Match and Update Parent Budgets
Keep parent and child budget levels aligned while controlling which rows change.

Parent budget workflows help you keep different levels of your budget hierarchy aligned. They are useful when you start from a top-line budget and need to distribute it down, or when you have reviewed the lower levels and want those totals to update the parent.
Use these workflows when the relationship between levels matters. A parent can represent the total target for a category, channel, store group, or season, while the children represent the rows that need to carry that target in day-to-day planning.
Open Match budgets
In the detailed Budget view, use Match budgets. The menu is split into Sales and Purchase, because sales and purchase budgets may need different logic.

Choose the direction
Workflow | Use it when | What changes |
|---|---|---|
Match to parent | The parent budget should control the child rows. | Madden previews changes to the current child rows. After confirming, use the main Save button to persist them. |
Match multiple levels | You want to apply parent matching across several hierarchy levels. | Madden runs the matching workflow down the tree and saves each matched level as it completes. |
Update parent budget | The child rows are reviewed and should become the parent total. | Madden saves the selected values to the parent budget after confirmation. |
Control what is allowed to change
When matching to parent, Madden shows a preview table before applying the update. Use row locks when a child row is already reviewed, intentionally constrained, or should not absorb the adjustment. Locked rows keep their current values, and the remaining unlocked rows absorb the difference.
The matching settings can control both the target value and how the difference is distributed. Depending on the field, you can keep the current distribution, match the parent, use reference or last-year patterns, use COGS distribution, or spread values evenly. This gives you control over both the total and the timing or row split used to reach that total.
For example, you might match a category's net sales total to the parent while keeping the current child-row split, or you might use last year's distribution if the historical shape is more reliable than the current draft. For purchase value, COGS distribution can be useful when buying should follow the expected cost timing of the sales plan.

Sales and purchase behave separately
Sales matching can update fields such as net sales, return rate, gross margin, average discount, number of variants, and average sales price.
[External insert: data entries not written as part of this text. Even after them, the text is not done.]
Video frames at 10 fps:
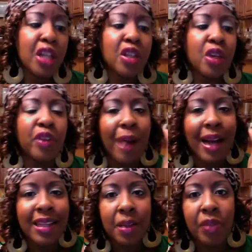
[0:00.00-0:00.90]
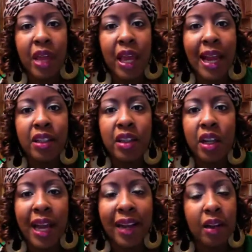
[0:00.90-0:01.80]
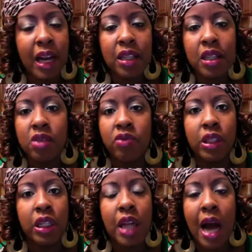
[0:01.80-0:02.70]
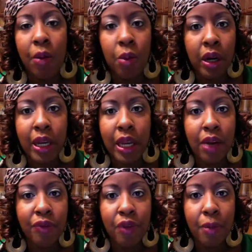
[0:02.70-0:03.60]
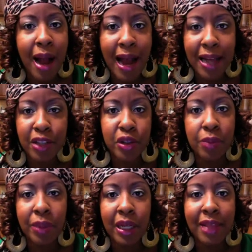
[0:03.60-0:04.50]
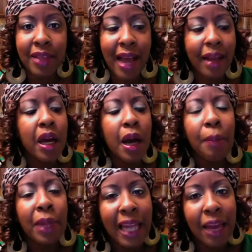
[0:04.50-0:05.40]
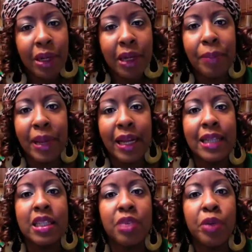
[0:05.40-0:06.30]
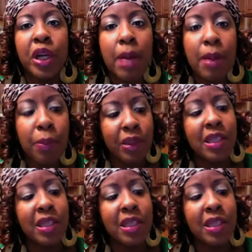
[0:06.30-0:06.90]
So if you buy something and you're like, okay, this is really not working for my eyes or something like that, play with it a bit and see what you can come up with.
Purchase matching can update fields such as ingoing stock, COGS, purchase periods, purchase value, and sell-through comparison context.
Important save behavior
Match to parent updates the current Budget state first. It does not save by itself. After confirming the match preview, review the result and click the main Save button.
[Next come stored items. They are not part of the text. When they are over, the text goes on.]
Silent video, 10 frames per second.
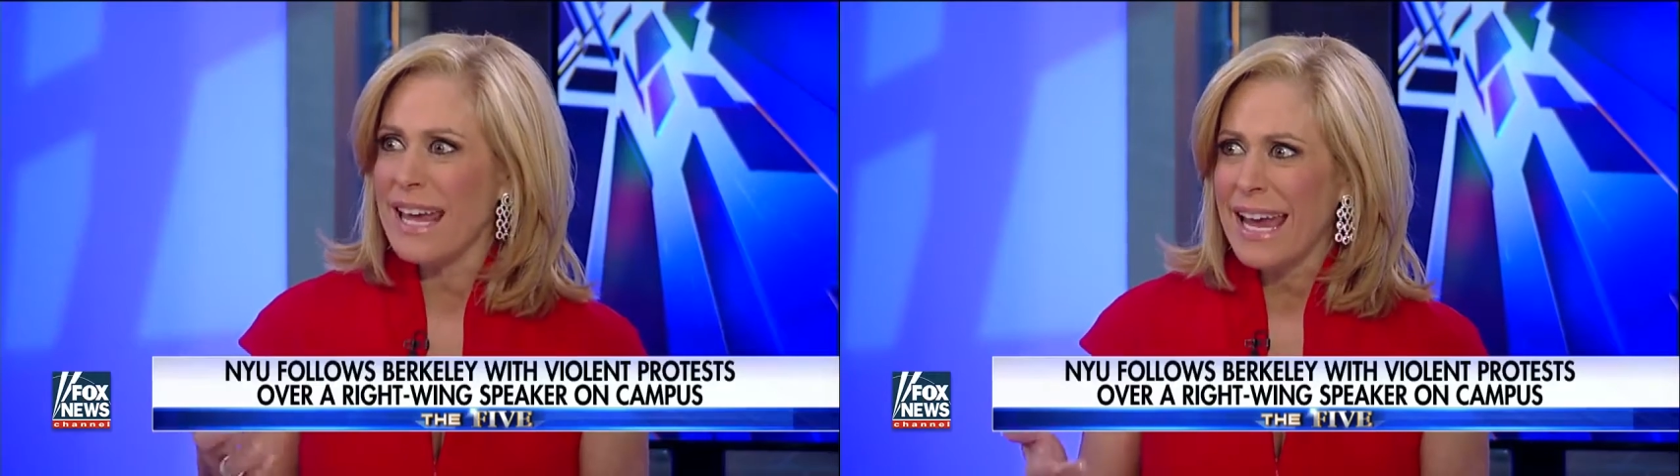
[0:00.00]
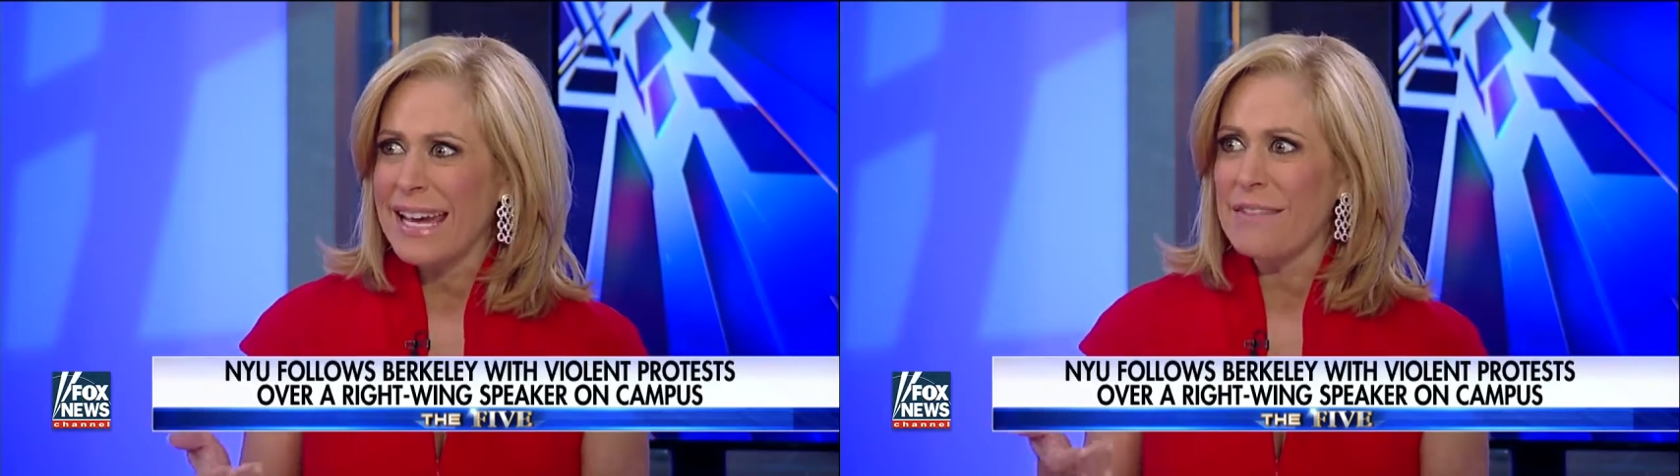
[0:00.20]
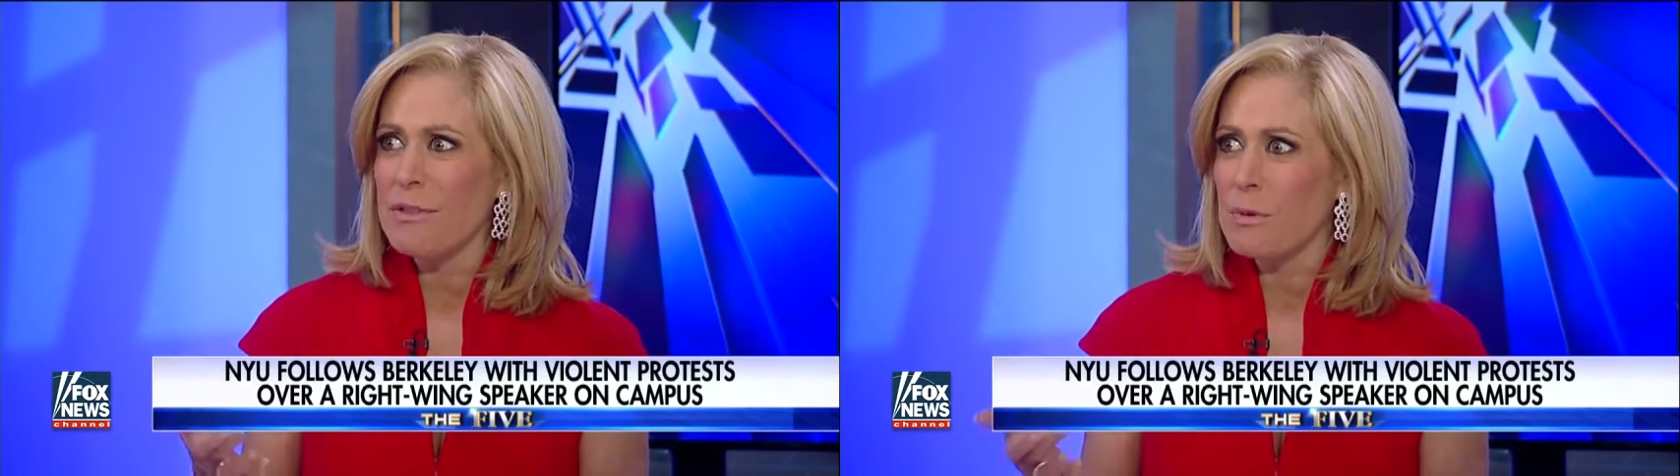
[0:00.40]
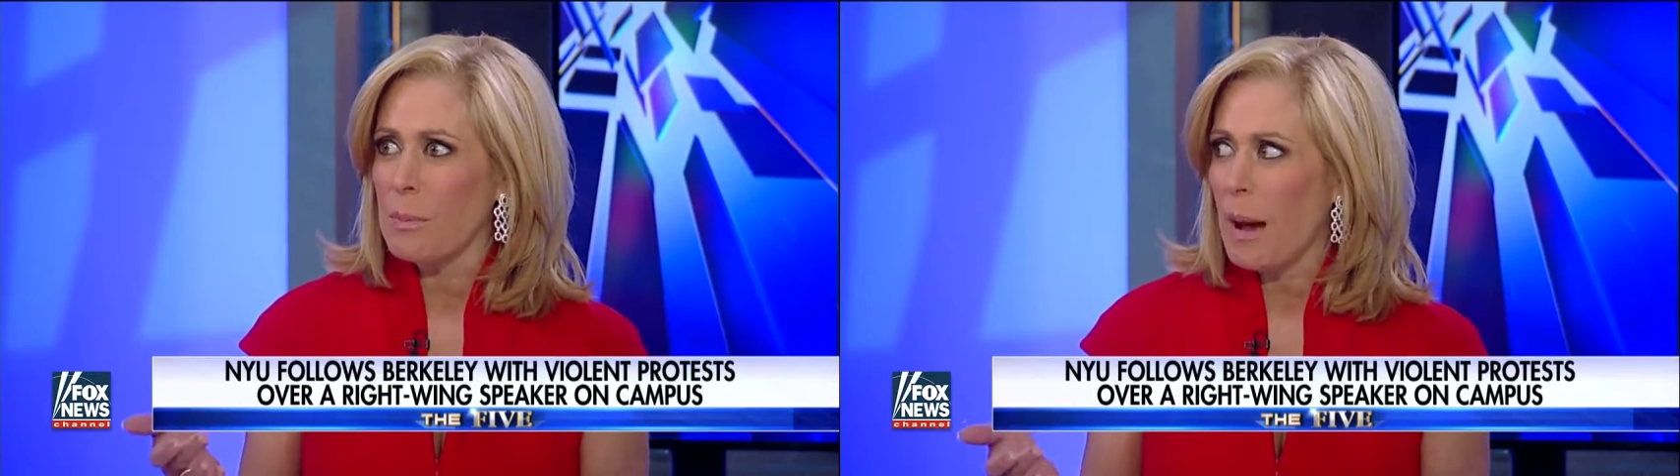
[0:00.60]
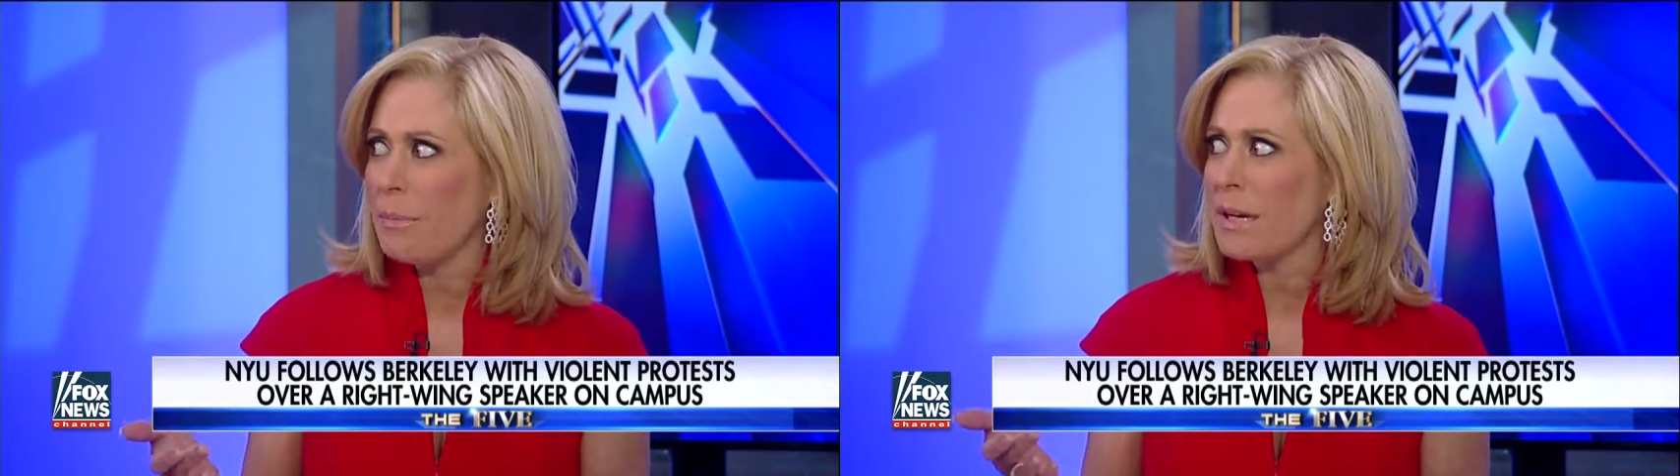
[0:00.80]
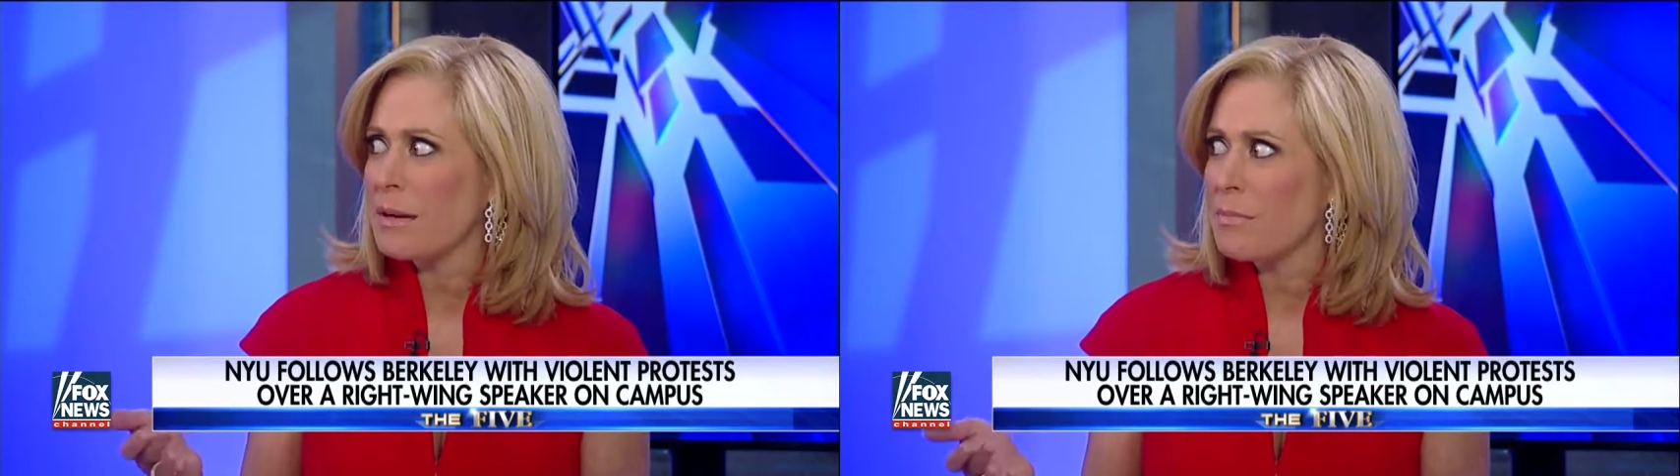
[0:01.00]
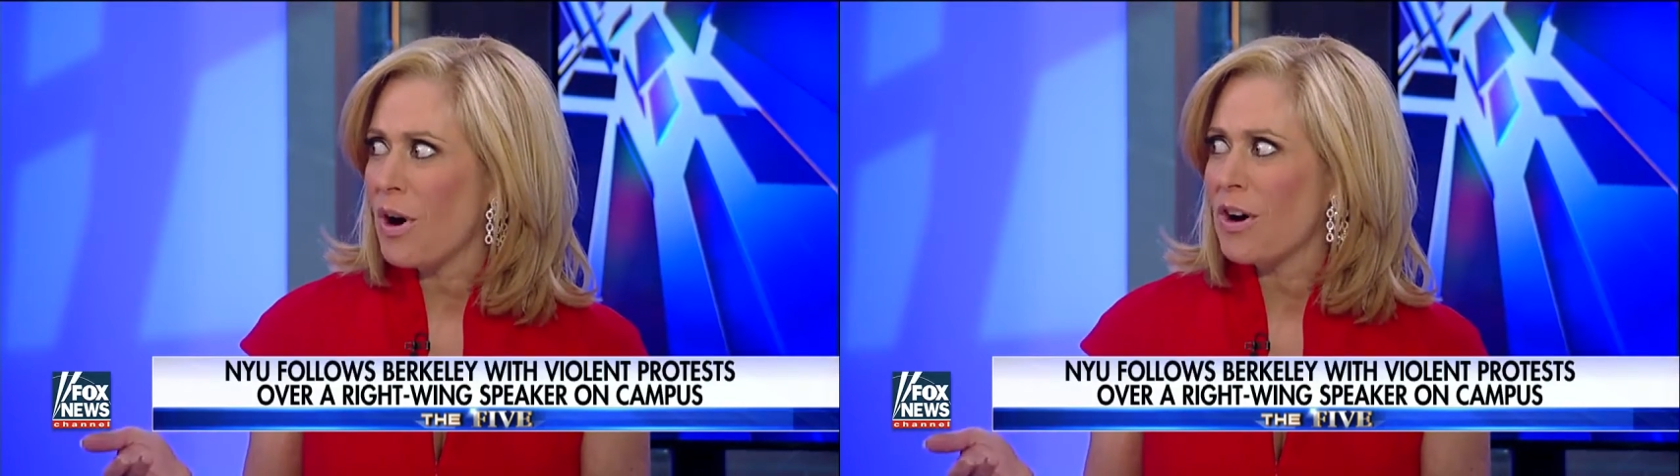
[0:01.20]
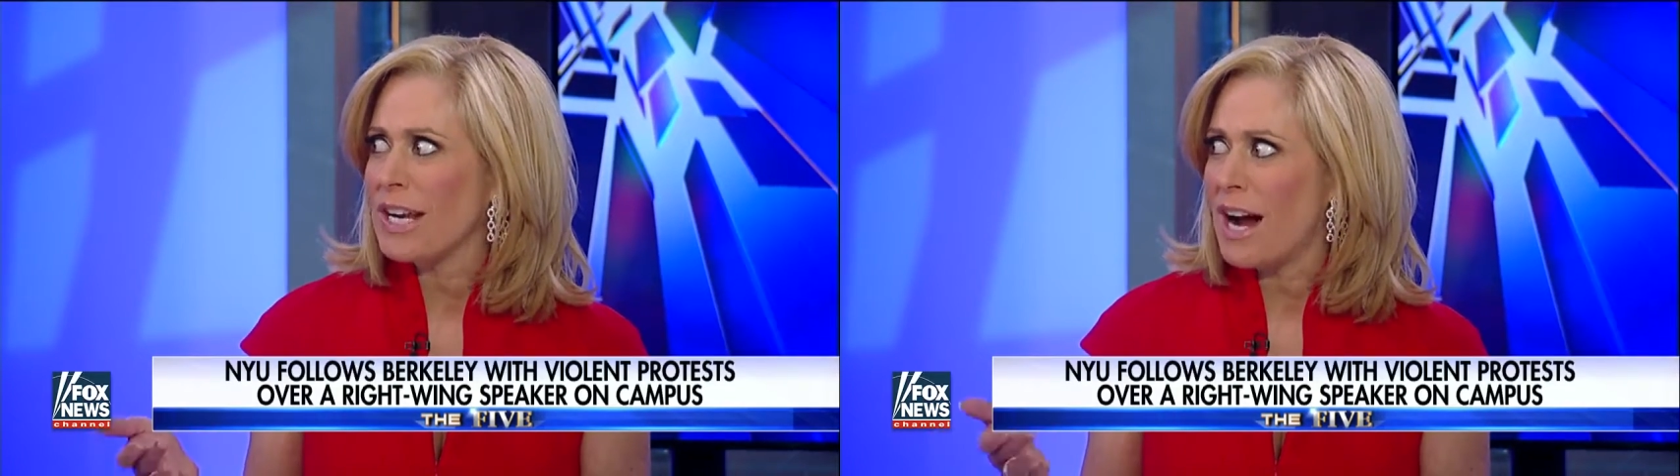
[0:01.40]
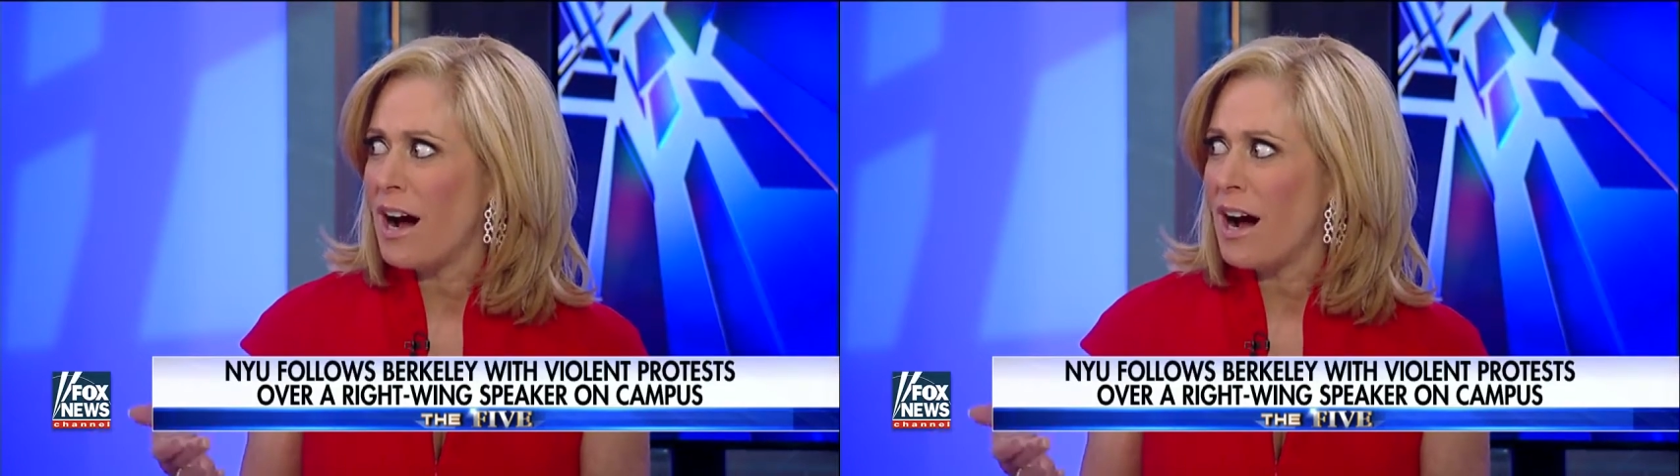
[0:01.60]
the head of the Republican Party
Update parent budget saves the parent budget directly after confirmation. Madden may ask you to save or discard unsaved child changes first, because the child state needs to be clean before updating the parent.
When to use each workflow
Use Match to parent when leadership or finance has already approved the parent target and the child rows need to be shaped to fit it.
Use Match multiple levels when you have a stable hierarchy and want the same matching logic applied repeatedly down the tree.
Use Update parent budget when buyers or planners have completed detailed work at the lower level and the parent should now reflect those reviewed child totals.
Common checks
If parent matching is disabled, check that you are following the budget hierarchy and not only viewing a summarized grouping.
If update parent is blocked, check the parent status. The parent budget must be editable.
If a row cannot be unlocked, Madden is protecting it because of status, outgoing sales status, or missing source data for the selected purchase logic.